Oh, nous n’aimons pas trop rire des atrocités, du moins pas de celles qui nous touchent directement. On rit plus difficilement des enfants, du cancer de ses proches, que de la mort d’un inconnu d’une nationalité inconnue dans un avion pourri et mal piloté. Question de standing je suppose… Et dire qu’il n’y a guère de différence entre le type qui claque d’une balle dans le dos dans un braquage, qu’un autre descendu par le même calibre, mais ceci lors d’une escarmouche à Bagdad par exemple. Il ne faut pas se leurrer, rire de cela ne plaît pas, car cela nous amènerait à reconnaître qu’il n’y de valeur pour les choses et les gens que quand nous sommes concernés. Vaste escroquerie morale ! Le rire n’a pas à se tenir tranquille sous la chape de plomb de la bienséance et la vertu (que les gens ont souvent très petite), et d’y coller l’étiquette « vulgaire » pour faire taire l’importun.
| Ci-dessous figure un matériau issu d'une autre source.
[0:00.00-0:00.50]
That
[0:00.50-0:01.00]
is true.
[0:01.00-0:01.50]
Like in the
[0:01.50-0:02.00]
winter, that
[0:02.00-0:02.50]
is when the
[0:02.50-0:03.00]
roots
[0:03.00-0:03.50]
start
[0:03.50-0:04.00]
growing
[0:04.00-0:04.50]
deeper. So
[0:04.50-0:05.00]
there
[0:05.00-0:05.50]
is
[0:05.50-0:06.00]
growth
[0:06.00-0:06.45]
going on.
Je me complais régulièrement dans le cynisme et le rire malsain. Je ris du champ de mine autant que de la rate de l’accidenté de la route, je me moque avec la même ferveur féroce du dictateur que de celui qui en subit les foudres, car, après, tout nous sommes tôt ou tard confrontés aux mêmes démons, aux mêmes réflexions, aux mêmes débats d’idées. Quelle lâcheté de ne pas rire du passé, de ne pas se moquer de nous-même, de ne pas glousser cruellement des bons mots malsains et malséants des humoristes un rien moins politiquement corrects ! On se cachera d’autant plus la face qu’on a envie d’être bien vus de nos pairs. Tenez, plaisantez des camps, du nazisme, et vous aurez le droit à des remarques hypocrites chargées du « ça ne se fait pas de rire du malheur des autres ». Et le malheur, lui, ne se plait-il pas à se rire de nous, le saligaud ? Riez, ça vous rassurera de votre condition d’humain, ignoble bestiole qui supporte tout et n’importe quoi avec un flegme qui lui est propre.
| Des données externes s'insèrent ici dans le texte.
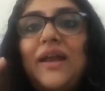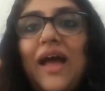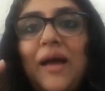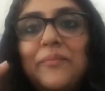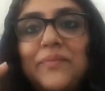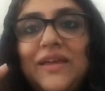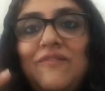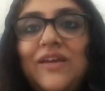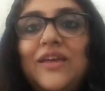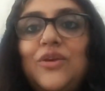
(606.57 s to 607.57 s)
but I'm
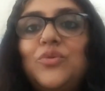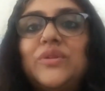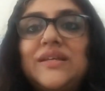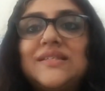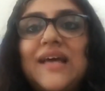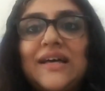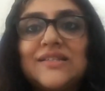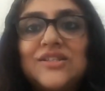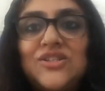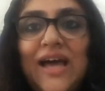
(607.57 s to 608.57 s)
giving you this
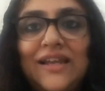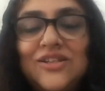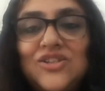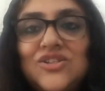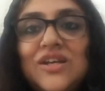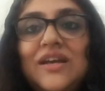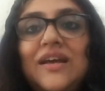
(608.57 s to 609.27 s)
as a challenge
Et puis, après tout, l’humour, c’est le seul médicament qui ne soit pas à mettre sur une ordonnance, c’est le seul traitement efficace contre la morosité. Laissons donc une place d’honneur au rire, car il est plus aisé de faire la gueule que de se payer une tranche de rigolade. Comme quoi, le rire, ce n’est pas la chose la plus naturelle qui soit, car nous le conditionnons que trop à nos critères culturels. Riez de tout, sachez rire et vous moquer, car c’est déjà une tentative d’analyse, si petite et ridicule qu’elle soit. Hé oui : la chronique humoristique, sous des dehors potaches, peut et se doit de contenir de grandes vérités, un certain déterminisme politique, et aussi de quoi alimenter les conversations. Quand on se moque des dictatures, c’est pour rappeler au monde qu’elles existent et qu’elles permettent aux tortionnaires d’expérimenter et d’améliorer l’art de la torture. Si l’on ose se moquer et critiquer le sort des déportés, c’est peut-être aussi pour dire au monde qu’une responsabilité n’est pas éternelle, et qu’il ne faut pas confondre souvenir et chantage moral. Et, finalement, si l’on rit du cancer, du SIDA, des massacres du Darfour, de la famine en Ethiopie, des SDF, c’est pour que notre inconscient collectif n’oublie pas que nous sommes, en France, des gens assez bien lotis face au monde entier. Rions donc de bon cœur, cela saura peut-être maintenir une forme de réflexion chez les plus bornés et imbéciles d’entres nous.

Rions !

1 commentaire:

Eathanor a dit…

Très bonne chronique, bien rédigée comme souvent, sur laquelle je ne peux que te rejoindre. Le cynisme est un rire de fin gourmet qui, dans nos sociétés occidentales de plus en plus conformistes, est en train de crever, enseveli sous le rire gras des fats et des sots.

Raison de plus pour s'y adonner avec ferveur.